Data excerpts
• • • • • • •
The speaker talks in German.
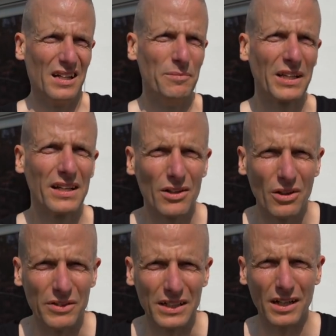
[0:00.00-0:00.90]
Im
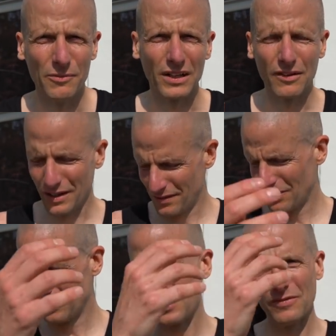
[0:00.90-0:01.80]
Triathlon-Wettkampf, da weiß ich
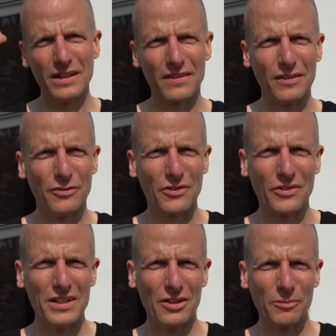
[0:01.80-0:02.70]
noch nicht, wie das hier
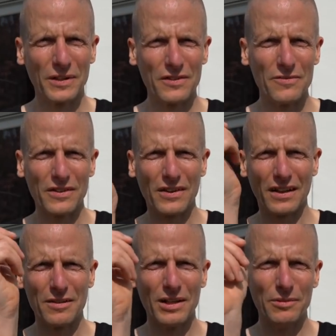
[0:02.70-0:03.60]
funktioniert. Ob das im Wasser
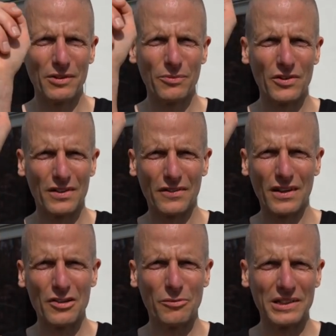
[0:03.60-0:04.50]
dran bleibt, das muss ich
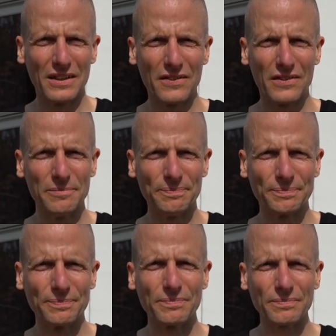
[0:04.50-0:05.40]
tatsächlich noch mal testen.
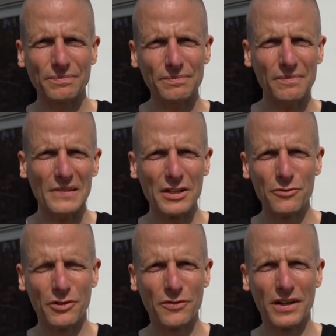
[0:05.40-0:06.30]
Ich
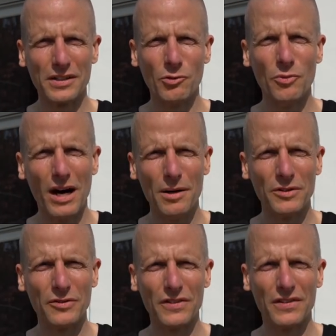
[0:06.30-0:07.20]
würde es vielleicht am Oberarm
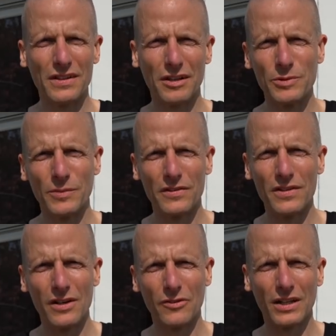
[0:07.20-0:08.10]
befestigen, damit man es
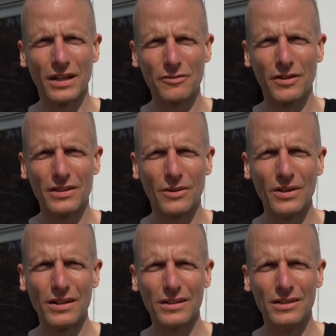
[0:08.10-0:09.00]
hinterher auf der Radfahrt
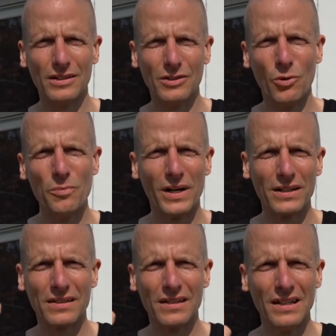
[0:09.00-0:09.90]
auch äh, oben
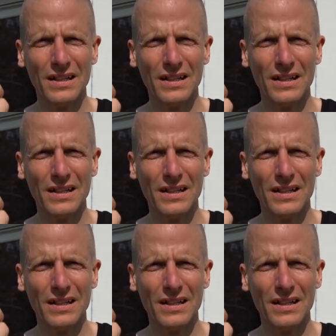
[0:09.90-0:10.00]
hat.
• • • • • • •
**ASSIGNED TASK**
Restate, word for word and without pictures, the lines from the line containing "[0:02.70-0:03.60]" to the last line of the records above.

**RESPONSE TO THIS EXERCISE**
[0:02.70-0:03.60]
funktioniert. Ob das im Wasser
[0:03.60-0:04.50]
dran bleibt, das muss ich
[0:04.50-0:05.40]
tatsächlich noch mal testen.
[0:05.40-0:06.30]
Ich
[0:06.30-0:07.20]
würde es vielleicht am Oberarm
[0:07.20-0:08.10]
befestigen, damit man es
[0:08.10-0:09.00]
hinterher auf der Radfahrt
[0:09.00-0:09.90]
auch äh, oben
[0:09.90-0:10.00]
hat.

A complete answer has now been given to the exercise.